Making substitutions can be a helpful strategy. Smokers sometimes switch to herbal smokes, electronic cigarettes, or roll their own additive free cigarettes. Additive free cigarettes and herbal smokes are less addictive and health-damaging, so you may have less urge to smoke, yet still experience withdrawal symptoms.
Although electronic cigarettes are not marketed as a way to quit smoking, some people use them while they are trying to quit. Electronic cigarettes are available with or without nicotine cartridges.
If you choose electronic cigarettes do your homework and find a brand with a good reputation.
Note that your dose of nicotine may be higher with these products. Don't give into the temptation of leveling up your nicotine intake.
11-Avoid the temptation to smoke by association.
Do you automatically smoke after dinner, with friends, with your morning coffee? You may find it easier to avoid places where you enjoy smoking, or other habits linked to smoking. For example, if you have kick back in the lazy boy with a cigarette after dinner, you may want to sit on the couch for a while instead.
12-Be patient with yourself.
There is no magic pill that will make your cravings go away overnight. Even with the help of stop smoking methods, it can feel challenging. As you persevere, your need to rely on will power will power lessens. Continue to rely on natural ways to stop smoking, including the support of others to help you.
13-If you relapse, start again.
Just like any habit you are trying to change, you can expect some resistance from your subconscious mind because it views change as threatening, even when change is truly in your best interest. You may have to try and try again until you quit for good.

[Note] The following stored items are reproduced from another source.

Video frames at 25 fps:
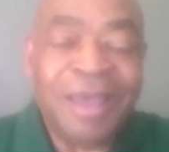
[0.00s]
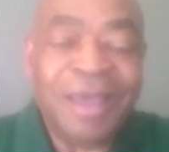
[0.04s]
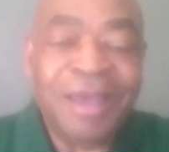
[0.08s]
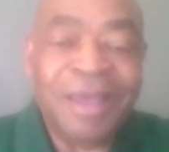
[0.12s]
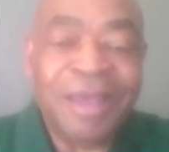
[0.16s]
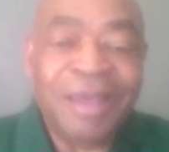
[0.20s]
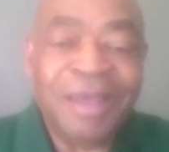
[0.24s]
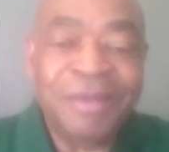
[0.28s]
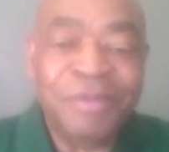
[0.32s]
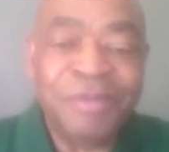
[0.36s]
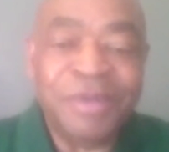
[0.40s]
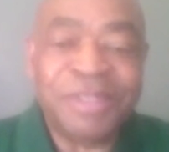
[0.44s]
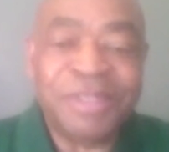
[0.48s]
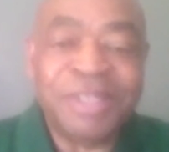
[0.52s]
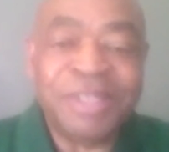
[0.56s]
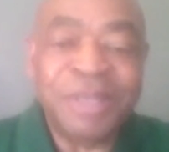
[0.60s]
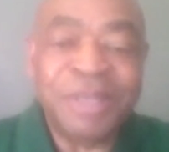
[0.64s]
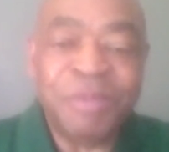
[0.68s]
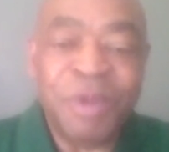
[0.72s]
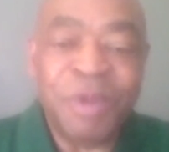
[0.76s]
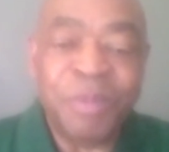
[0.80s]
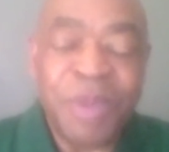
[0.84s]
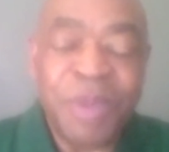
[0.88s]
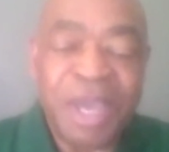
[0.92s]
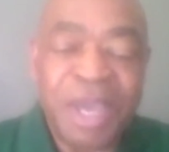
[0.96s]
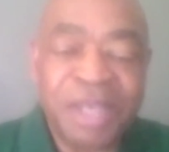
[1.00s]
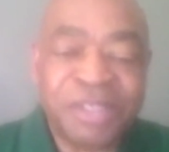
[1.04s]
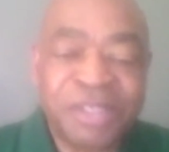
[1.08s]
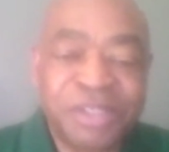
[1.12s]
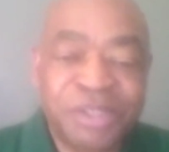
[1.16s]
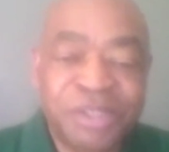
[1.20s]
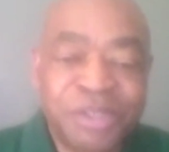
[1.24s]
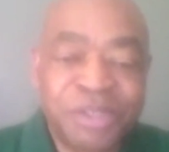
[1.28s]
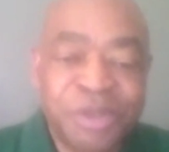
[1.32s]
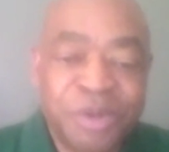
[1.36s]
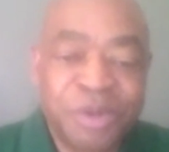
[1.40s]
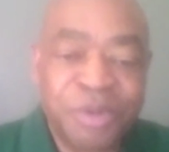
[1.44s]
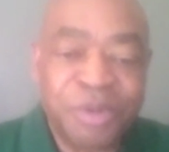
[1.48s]
Received my
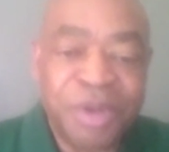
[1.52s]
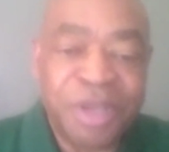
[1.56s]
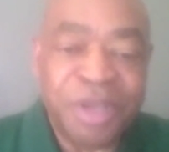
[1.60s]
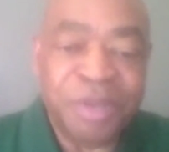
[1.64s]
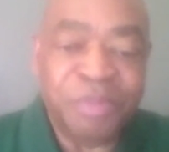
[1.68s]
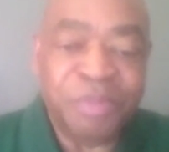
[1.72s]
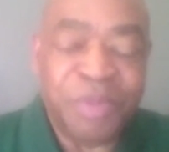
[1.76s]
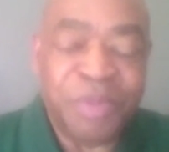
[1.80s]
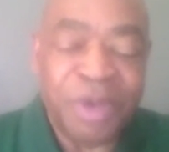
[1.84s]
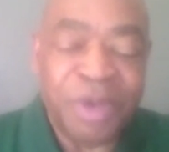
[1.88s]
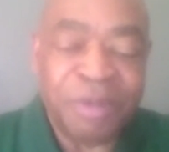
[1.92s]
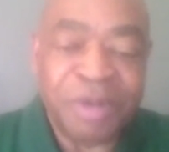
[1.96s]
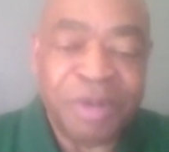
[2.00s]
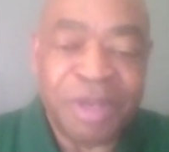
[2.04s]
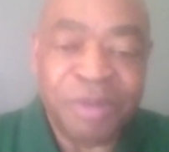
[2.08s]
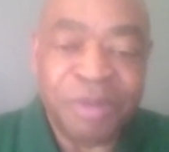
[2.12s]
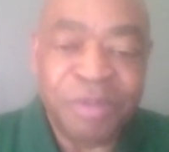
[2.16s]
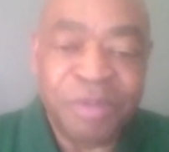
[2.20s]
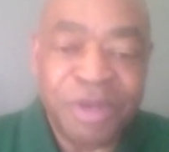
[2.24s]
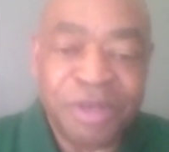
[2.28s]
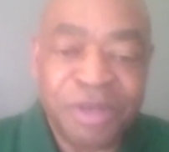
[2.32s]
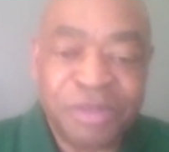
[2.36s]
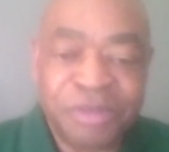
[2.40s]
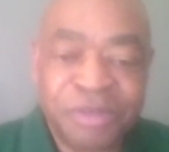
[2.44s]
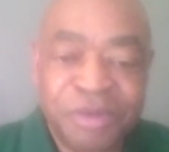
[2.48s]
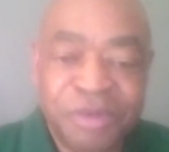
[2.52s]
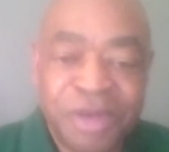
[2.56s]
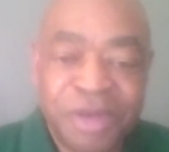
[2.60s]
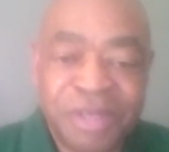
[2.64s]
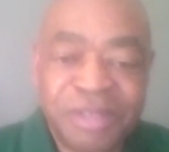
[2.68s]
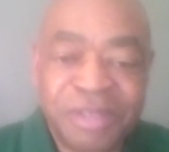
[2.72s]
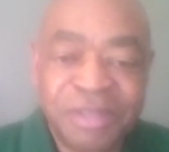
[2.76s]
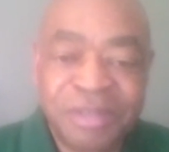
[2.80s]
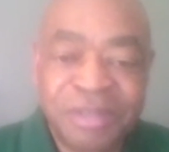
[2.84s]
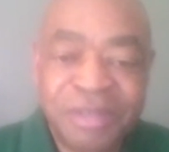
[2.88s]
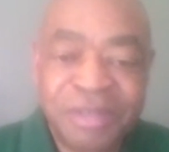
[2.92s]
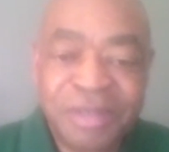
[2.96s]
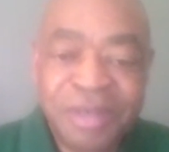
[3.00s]
master's degree in public
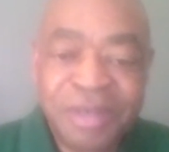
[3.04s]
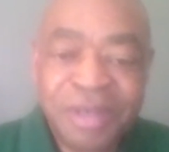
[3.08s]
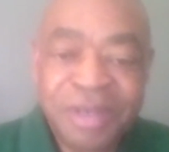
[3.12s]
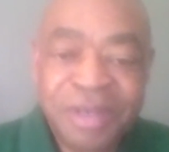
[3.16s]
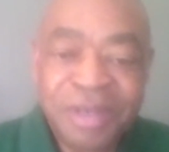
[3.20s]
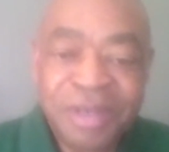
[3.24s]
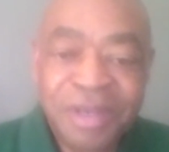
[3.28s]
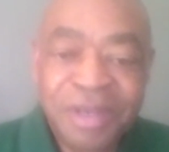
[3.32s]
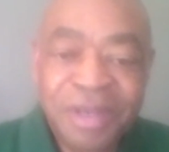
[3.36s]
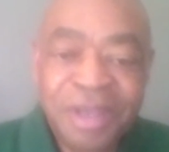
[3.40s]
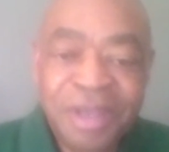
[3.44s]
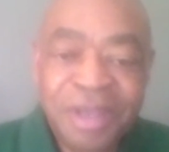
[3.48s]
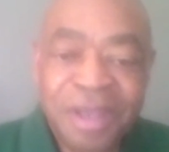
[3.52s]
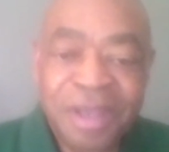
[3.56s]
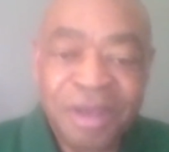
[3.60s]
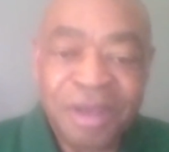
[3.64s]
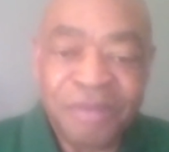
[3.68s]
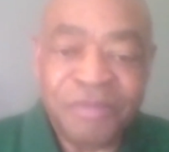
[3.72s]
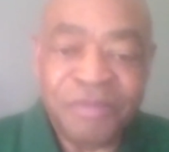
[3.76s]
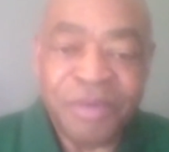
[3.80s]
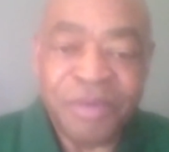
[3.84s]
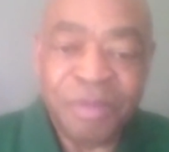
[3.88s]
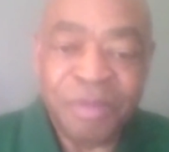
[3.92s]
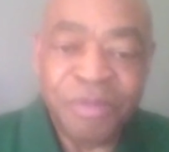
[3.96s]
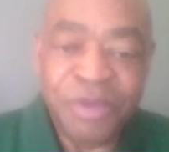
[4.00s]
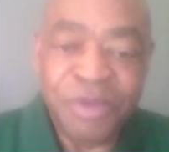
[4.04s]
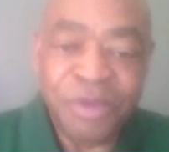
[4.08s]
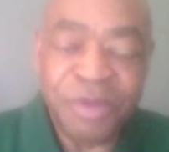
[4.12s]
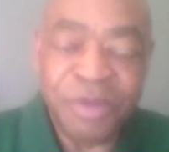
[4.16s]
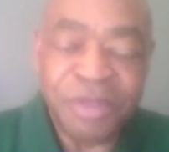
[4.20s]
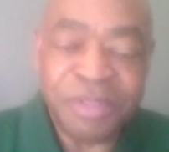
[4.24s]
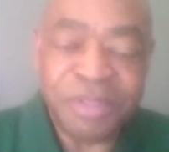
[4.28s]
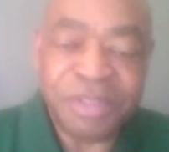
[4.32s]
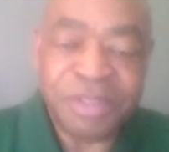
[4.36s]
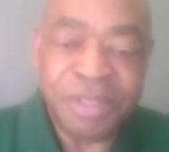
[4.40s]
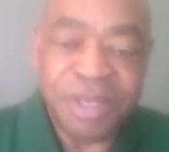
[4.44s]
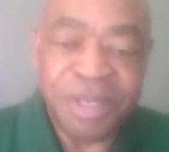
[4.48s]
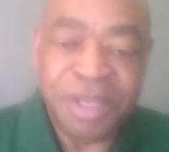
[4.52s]
administration from
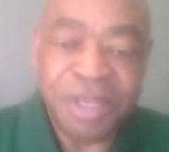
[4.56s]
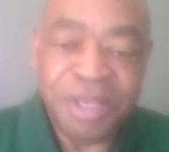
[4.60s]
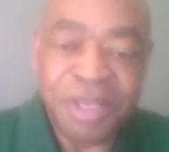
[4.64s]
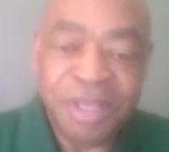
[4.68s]
UNC.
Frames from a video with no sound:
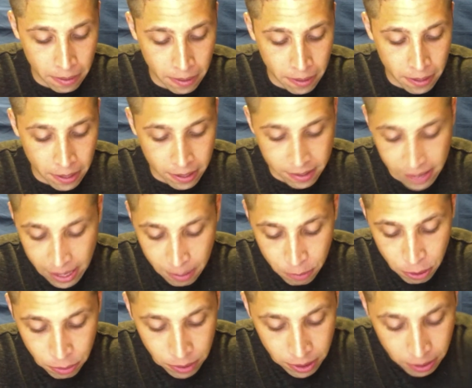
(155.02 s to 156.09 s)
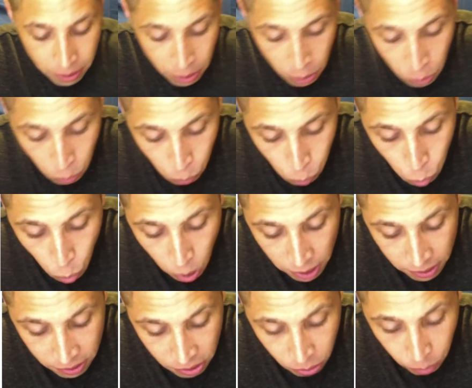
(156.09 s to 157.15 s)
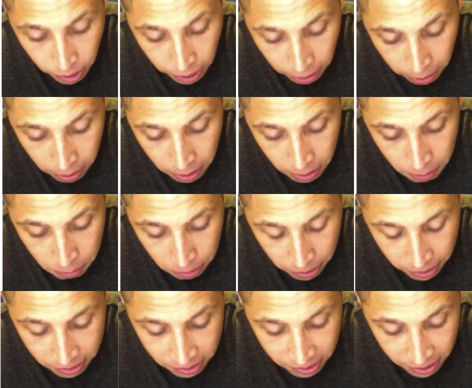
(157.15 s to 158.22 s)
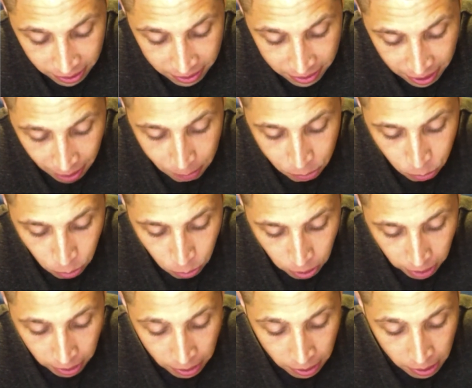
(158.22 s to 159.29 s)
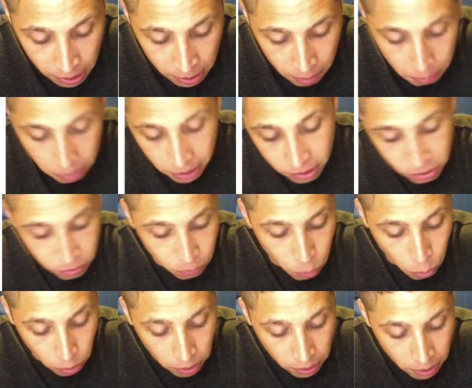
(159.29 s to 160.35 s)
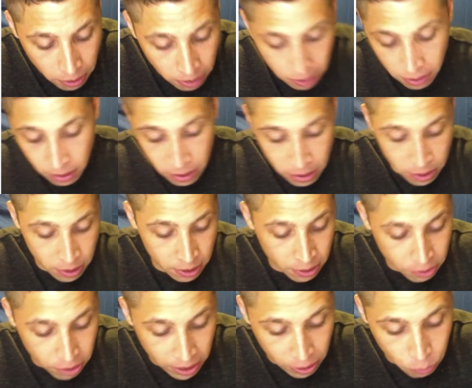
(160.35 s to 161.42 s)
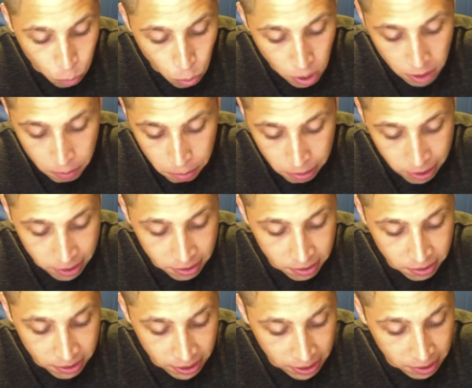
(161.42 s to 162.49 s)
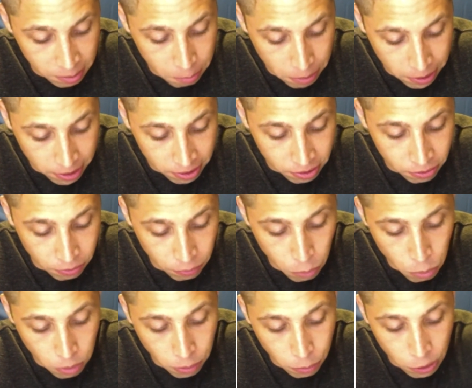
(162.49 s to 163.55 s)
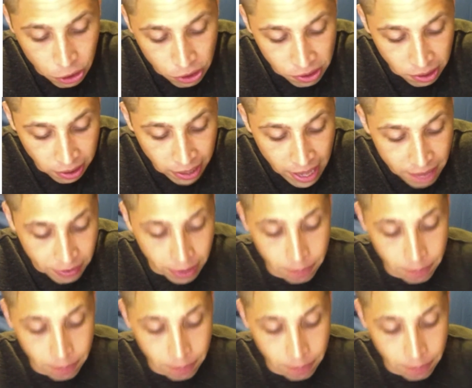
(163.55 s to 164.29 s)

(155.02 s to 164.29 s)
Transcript: Because then I'm doing 1 squared plus 6 times 1 plus 4. So that's 1 plus 6 plus 4, which is 11.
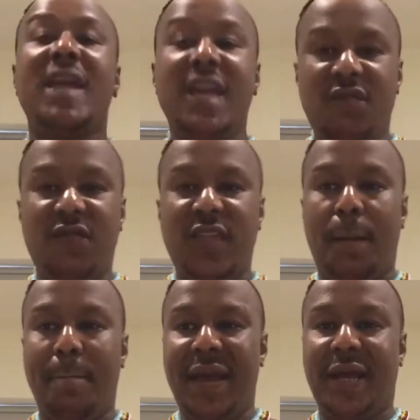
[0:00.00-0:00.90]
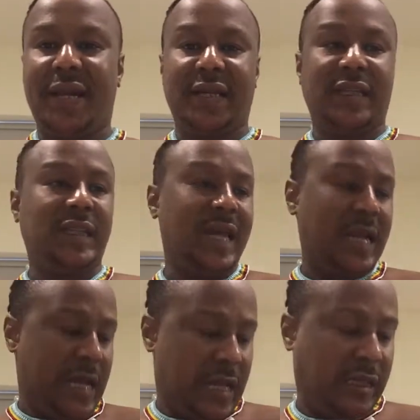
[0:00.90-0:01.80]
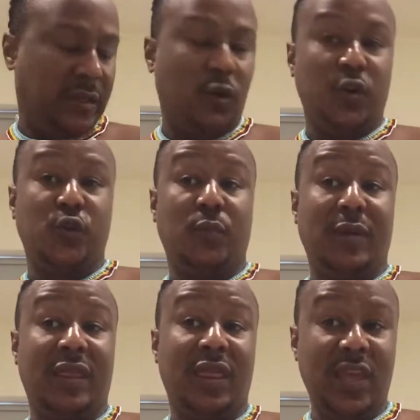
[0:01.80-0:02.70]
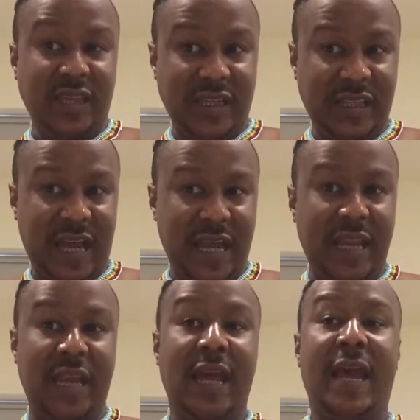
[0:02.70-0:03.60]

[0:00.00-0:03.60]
If they are married, then it's going to be this side,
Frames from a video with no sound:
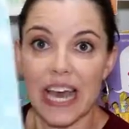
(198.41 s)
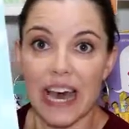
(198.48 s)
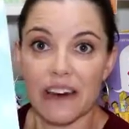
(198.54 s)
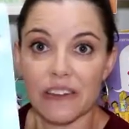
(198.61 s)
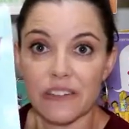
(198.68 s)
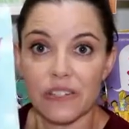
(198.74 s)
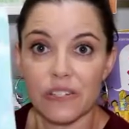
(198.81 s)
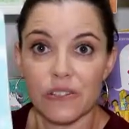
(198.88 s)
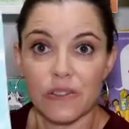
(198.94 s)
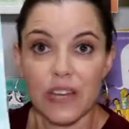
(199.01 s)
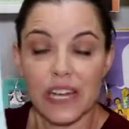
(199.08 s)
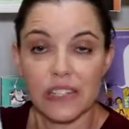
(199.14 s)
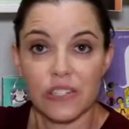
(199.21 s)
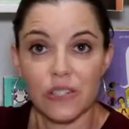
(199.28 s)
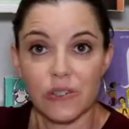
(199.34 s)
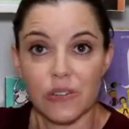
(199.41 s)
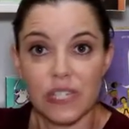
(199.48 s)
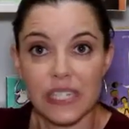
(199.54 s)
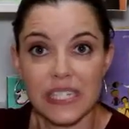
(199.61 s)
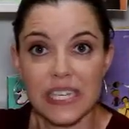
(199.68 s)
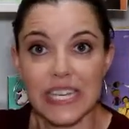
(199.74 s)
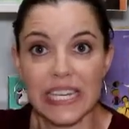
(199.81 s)
out so that
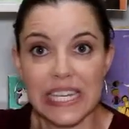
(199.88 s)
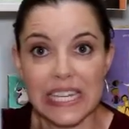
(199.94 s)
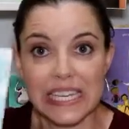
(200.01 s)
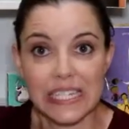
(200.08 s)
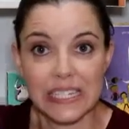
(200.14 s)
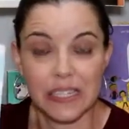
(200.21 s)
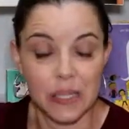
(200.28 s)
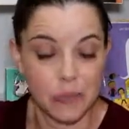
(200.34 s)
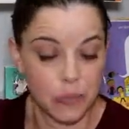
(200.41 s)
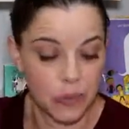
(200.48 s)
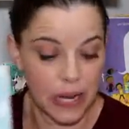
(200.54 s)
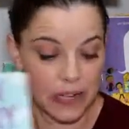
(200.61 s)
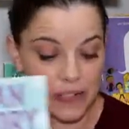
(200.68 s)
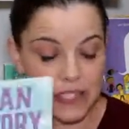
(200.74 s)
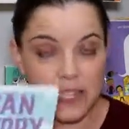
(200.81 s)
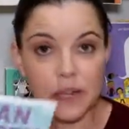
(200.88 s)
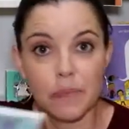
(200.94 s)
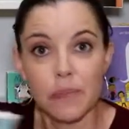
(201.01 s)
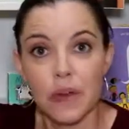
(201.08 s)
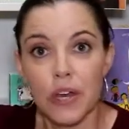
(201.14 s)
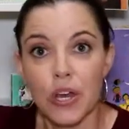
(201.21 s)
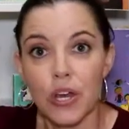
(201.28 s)
students can easily browse them,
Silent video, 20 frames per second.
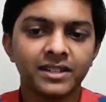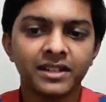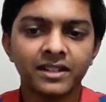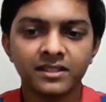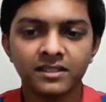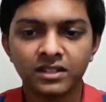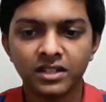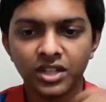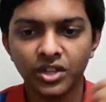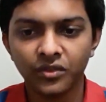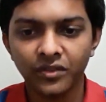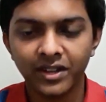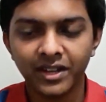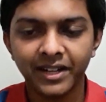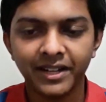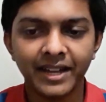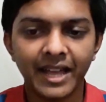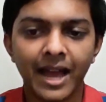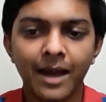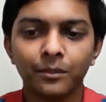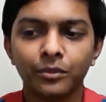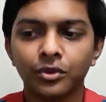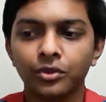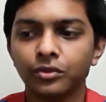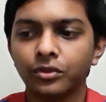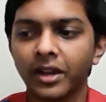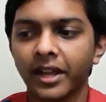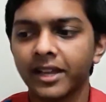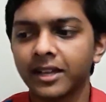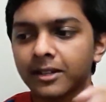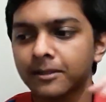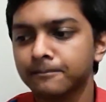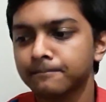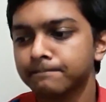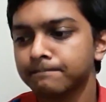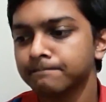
It doesn't give any dam to like,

14-Choose multiple strategies.
When you take advantage of a several ways to quit smoking, you improve your chances of success. Make a plan and get the resources and support you need. Then set a date and do it. You are worth it.
15- Visit the National Cancer Institute website for a wealth of information about dealing with withdrawal symptoms and triggers and more.
With a real desire and determination, these quit smoking tips will help you become a non-smoker for good. You are worth it.